Former diamond mine in Northern Territory, Australia

The Merlin diamond mine is one of only three diamond mines in Australia. The mine is located in the Northern Territory of Australia, about 80 kilometres south of Borroloola. The mine operated for a period of about three years from 2000 to mid-2003, during which time it produced about 500,000 carats (100 kg) of high quality diamonds.

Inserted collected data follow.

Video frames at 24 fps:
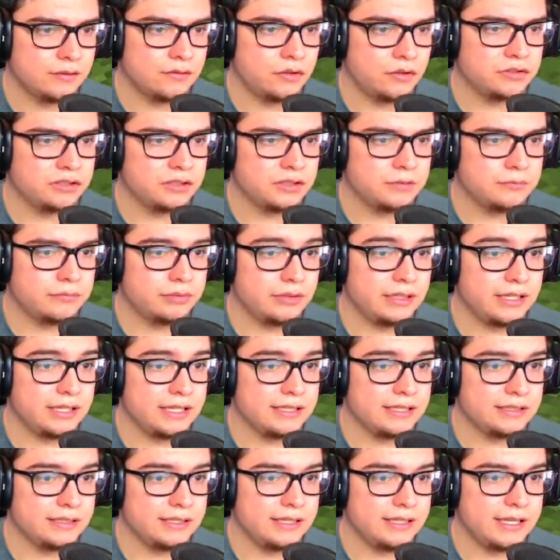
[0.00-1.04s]
frozen in
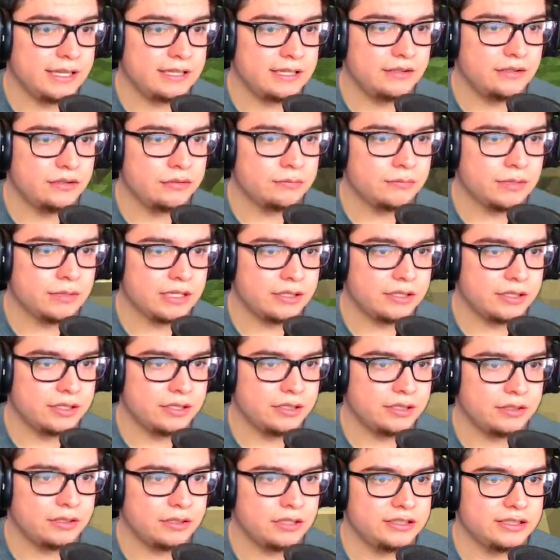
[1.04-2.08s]
place. He can't do
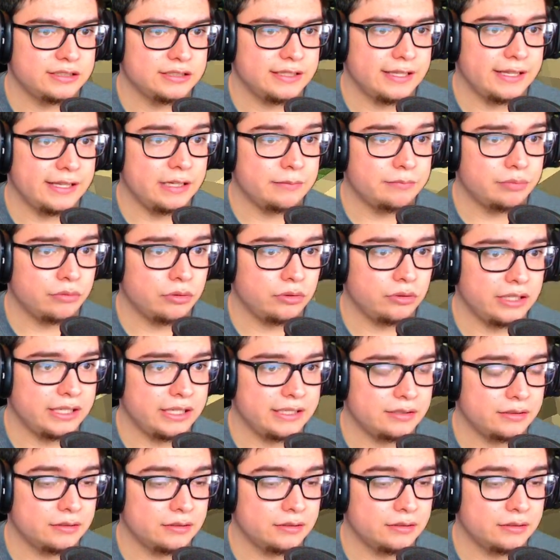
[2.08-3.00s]
much. He's just getting bullied.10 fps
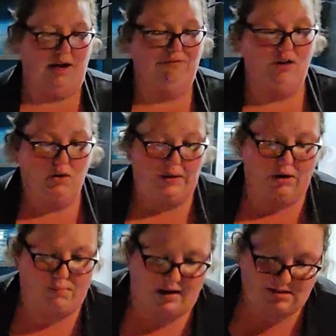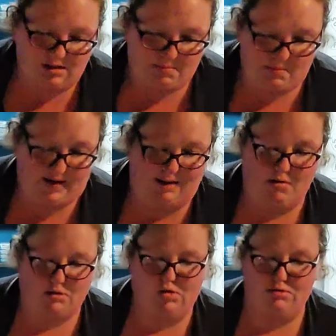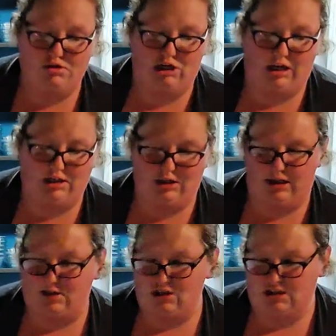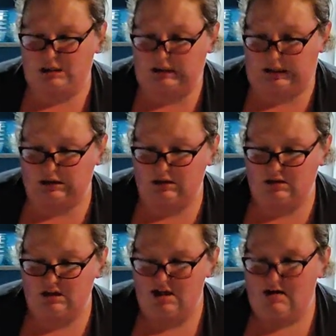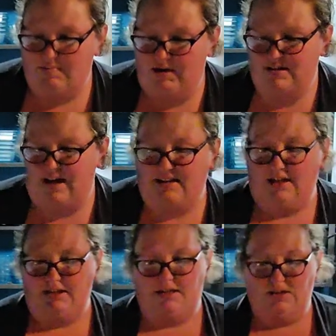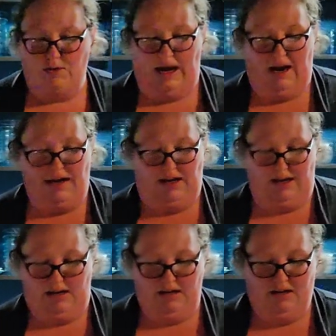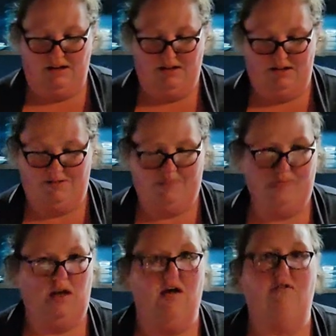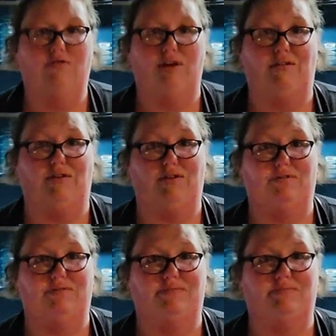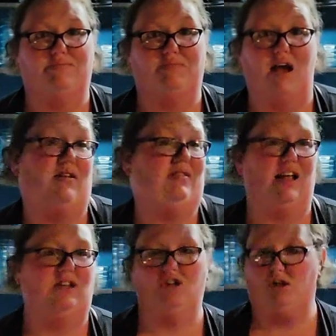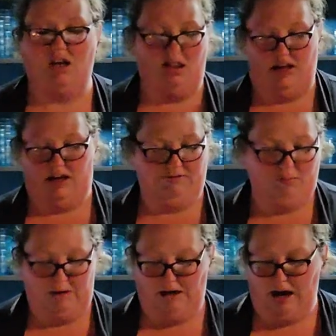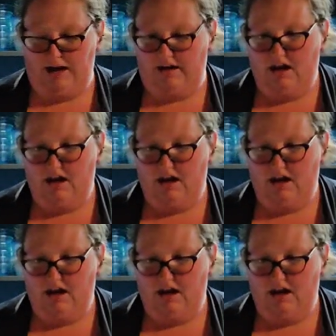following a recipe, but I'm also changing it just a little because I like to add in flavor. It's just a thing for me. IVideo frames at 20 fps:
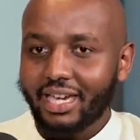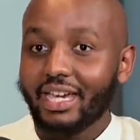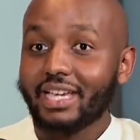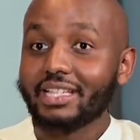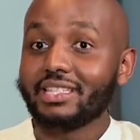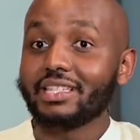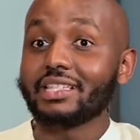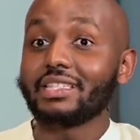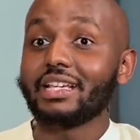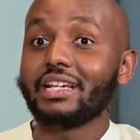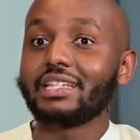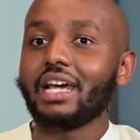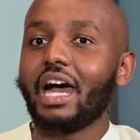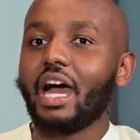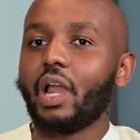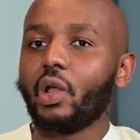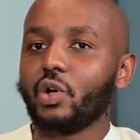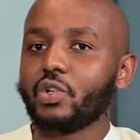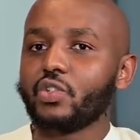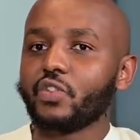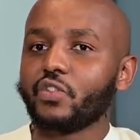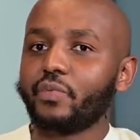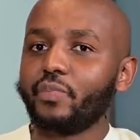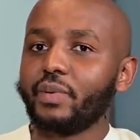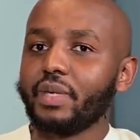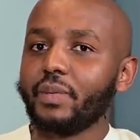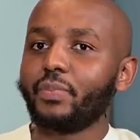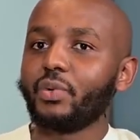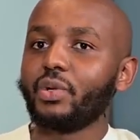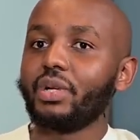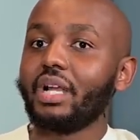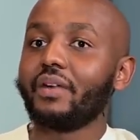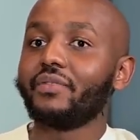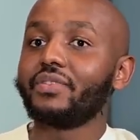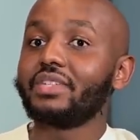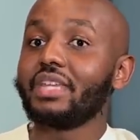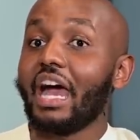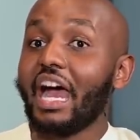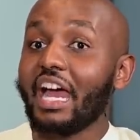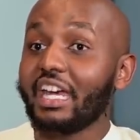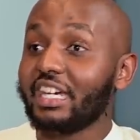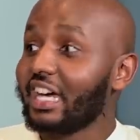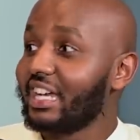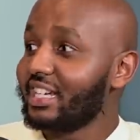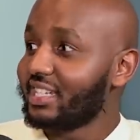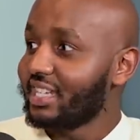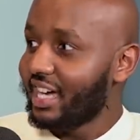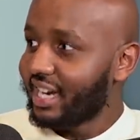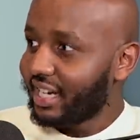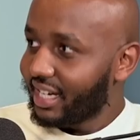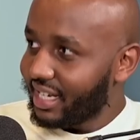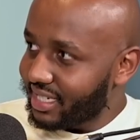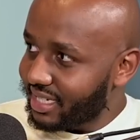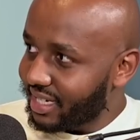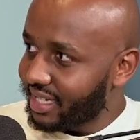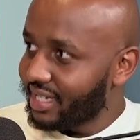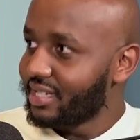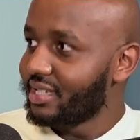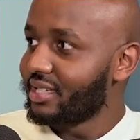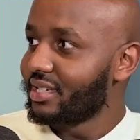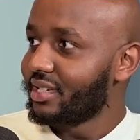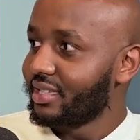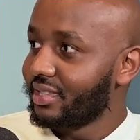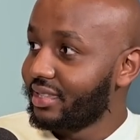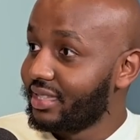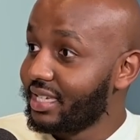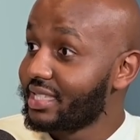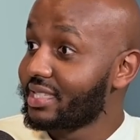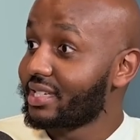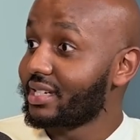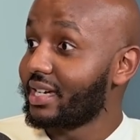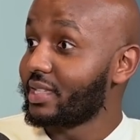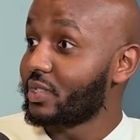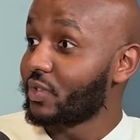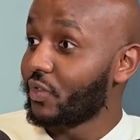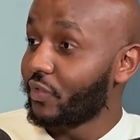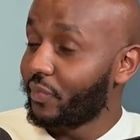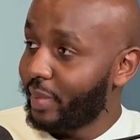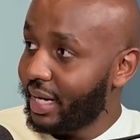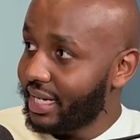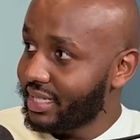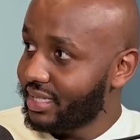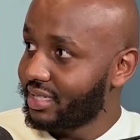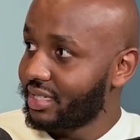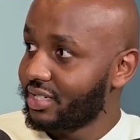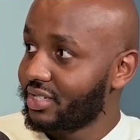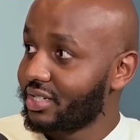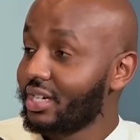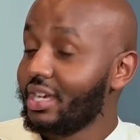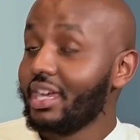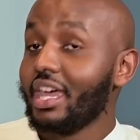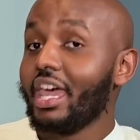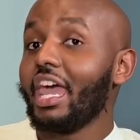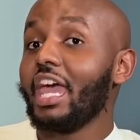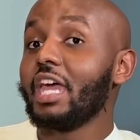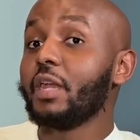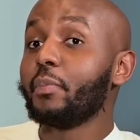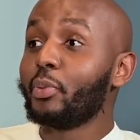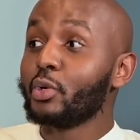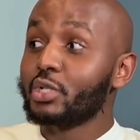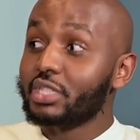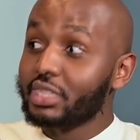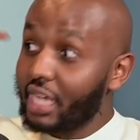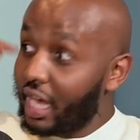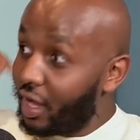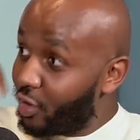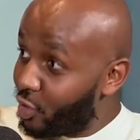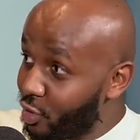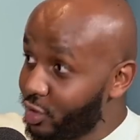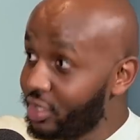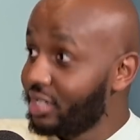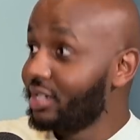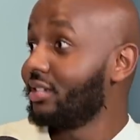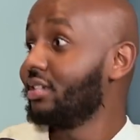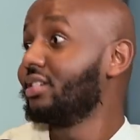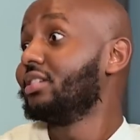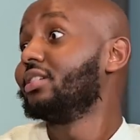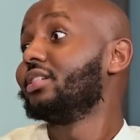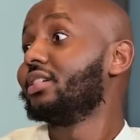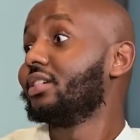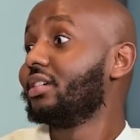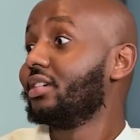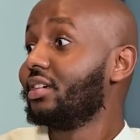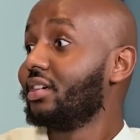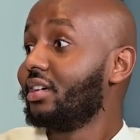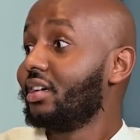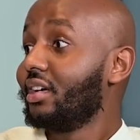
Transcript: It's just that a lot of people have adulterated these rites of passage and put their own Mm.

The Merlin mine has an unusually high proportion of gem-quality diamonds: 65% of production is gem-quality, and only 35% is classified as near-gem or industrial quality. This compares to a worldwide average of just 20% gem-quality diamond production at diamond mines worldwide, and a mere 5% gem-quality production at Australia's largest diamond mine, Argyle diamond mine. The high ratio of gem-quality diamonds is responsible for a relatively high value of 108 USD per carat (540 $/g). The known ore grade at Merlin is about 0.2 carats (40 mg) per tonne, although exploration continues under the mine's new owner. The largest diamond produced at the Merlin mine measured 104.73 carats (20.946 g), the largest ever found in Australia, and has been valued at over US$525,000 .

The mine and mining rights were sold by Rio Tinto Group, to Striker Resources, which explored the possibility of reopening it . Striker has since become North Australian Diamonds , a company which operated the mine for a short period in 2006. Rio Tinto originally acquired the mining lease after a takeover of Ashton mining (November 2000) in which it also gained full control of the Argyle diamond mine. Ashton mining initially developed and operated the mine.